Some things I learnt:

  • There are no hidden combinations that synergize to create better effects. Each ingredient has a some stats and when cooked it all just adds together. The recipes you see in the inns are really only visually distinct.

  • Ingredients that add a special effect all have a certain points value to them. Add enough of these points together and you pass the thresholds to go from for example +1 armour bonus to a stronger +2 and eventually +3 armour bonus. Generally it’s the different fish that have the most potent effects.

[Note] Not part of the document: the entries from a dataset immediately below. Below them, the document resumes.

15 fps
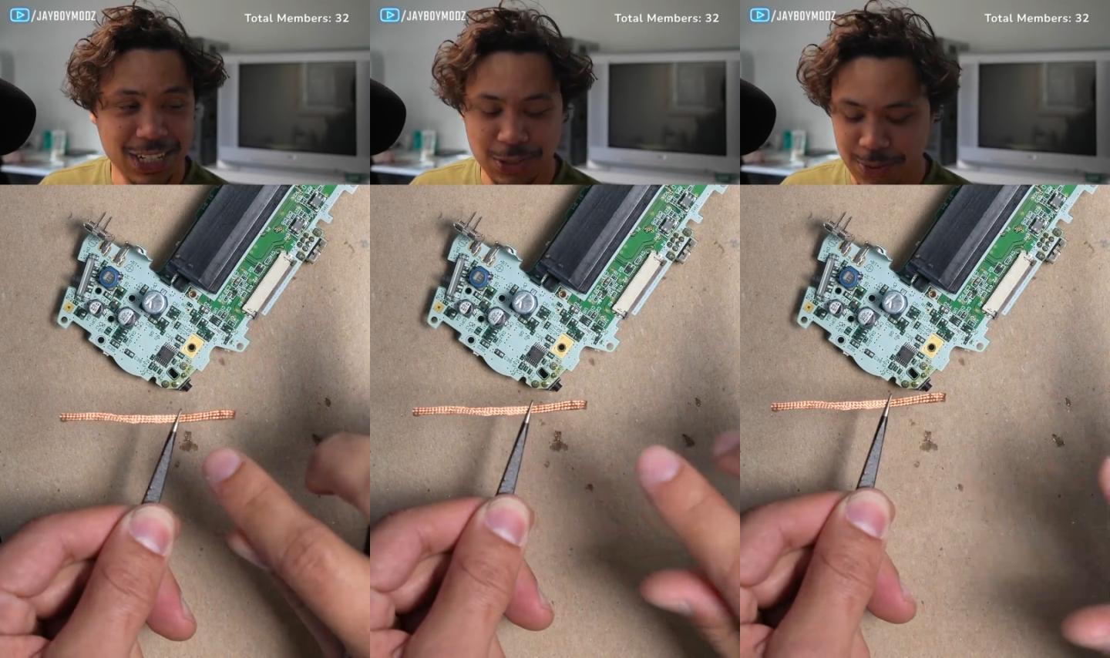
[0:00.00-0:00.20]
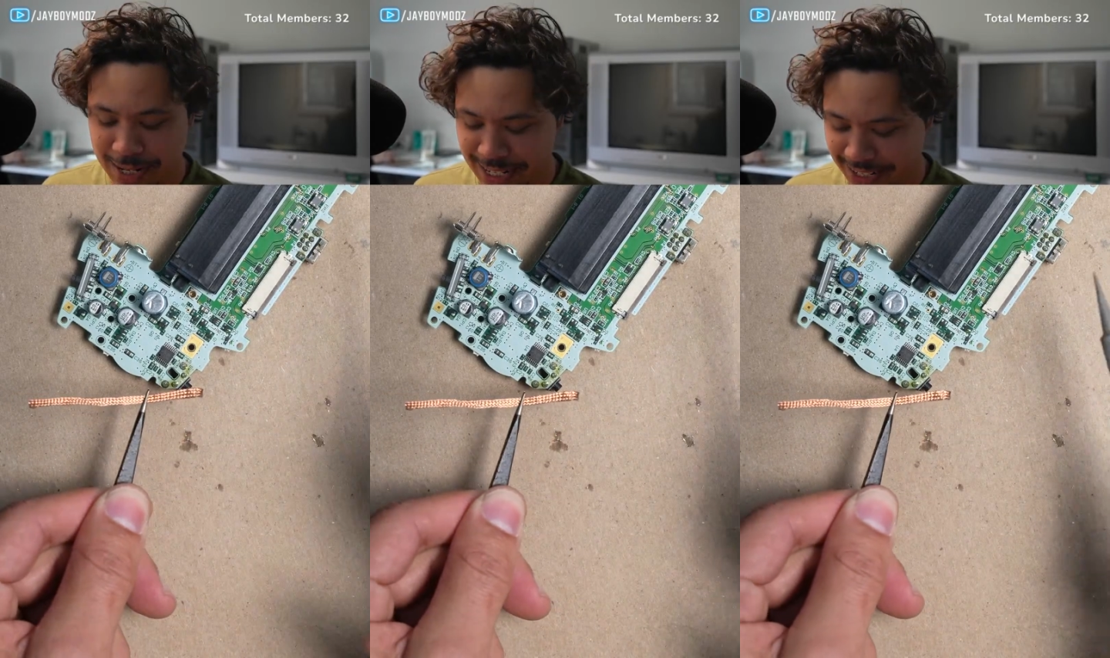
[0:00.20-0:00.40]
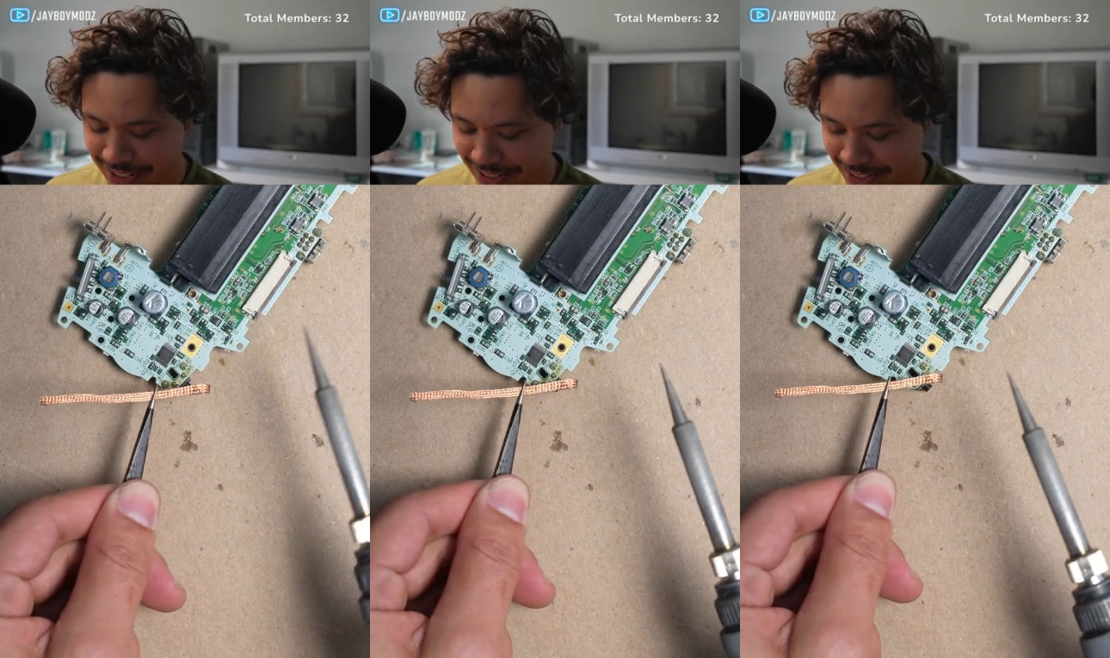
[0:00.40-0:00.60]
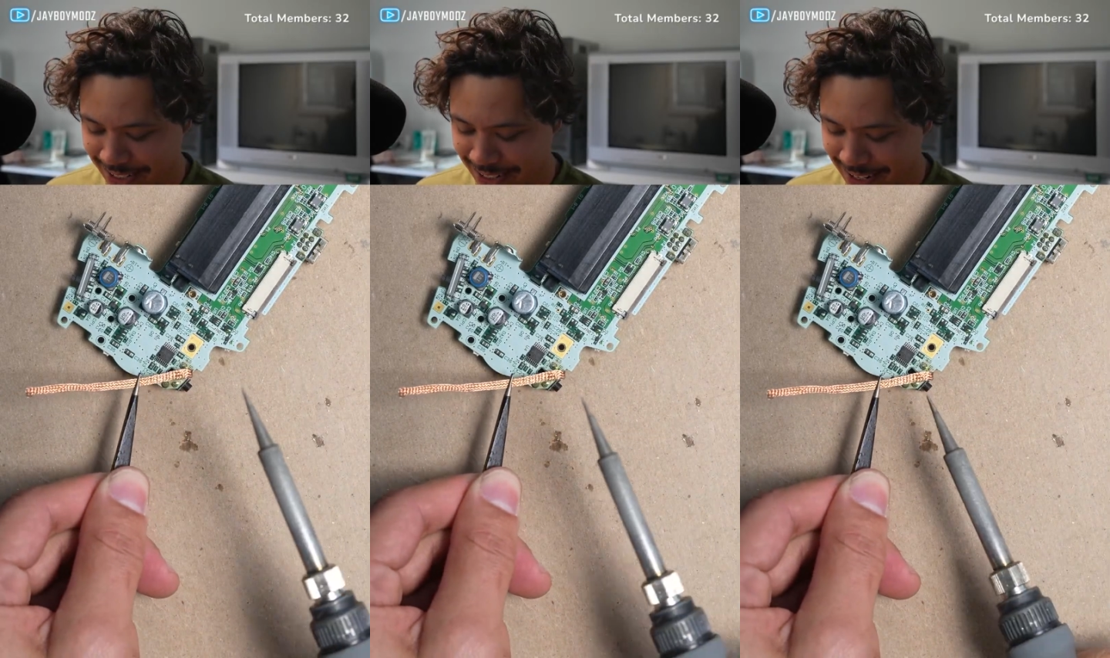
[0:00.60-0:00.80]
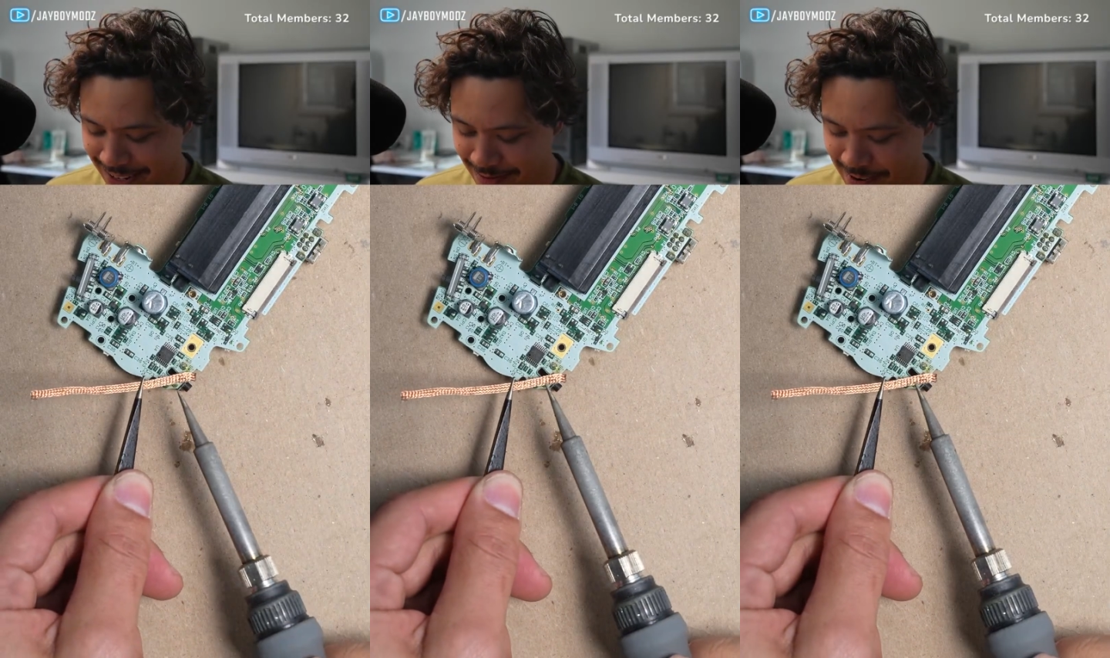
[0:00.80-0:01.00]

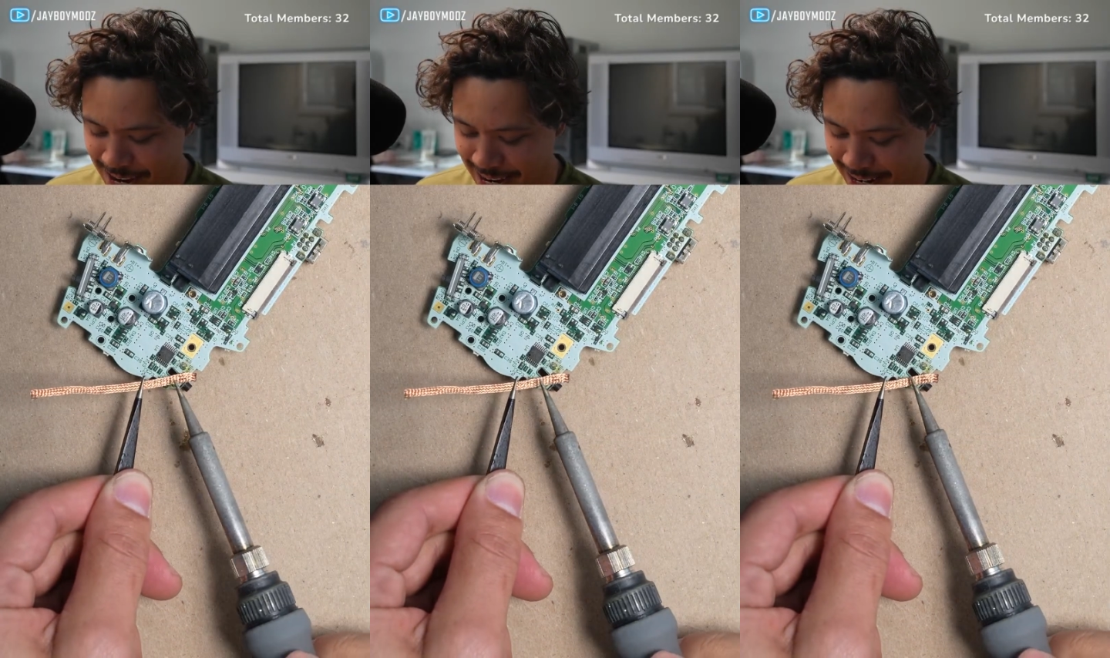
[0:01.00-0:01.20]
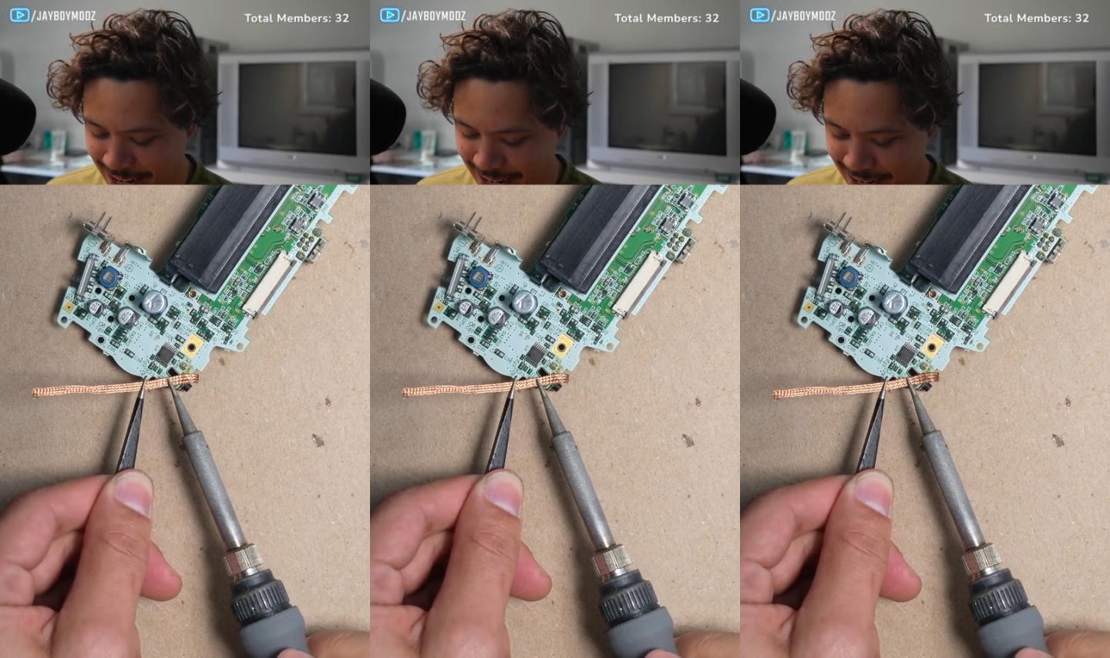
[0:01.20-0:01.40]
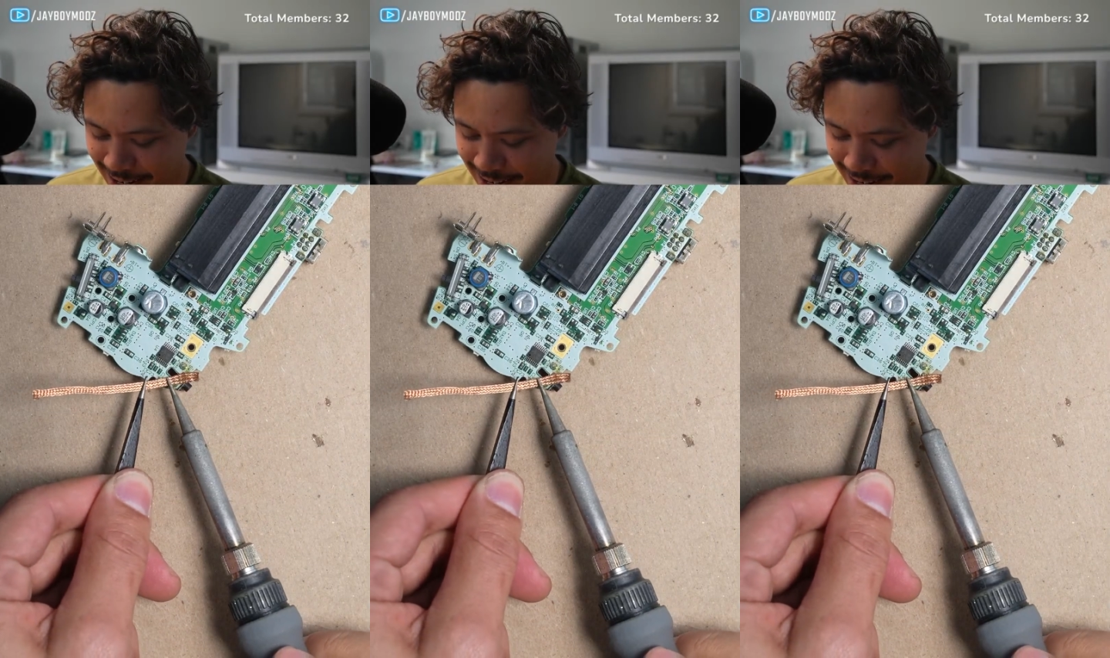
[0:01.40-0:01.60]
Tweezers. Oh, man.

  • All effect-adding ingredients add the same amount of duration to the length of the effect. The more the longer. Certain ingredients like eggs, spices, flour, butter, etc add an even longer duration to the meal but might dilute its potency. In elixirs it’s the monster parts that play this part.

  • Guts, tails, Keese Eyeballs and Guardian cores add the most to the duration. It generally doesn’t matter which monster species is used, just what type (Bokoblin and Lynel horns have the same effect for example)

  • The only way to get 30 minute long MAX effect is to either use Monster Extract (which randomizes things) or to use Dragon parts.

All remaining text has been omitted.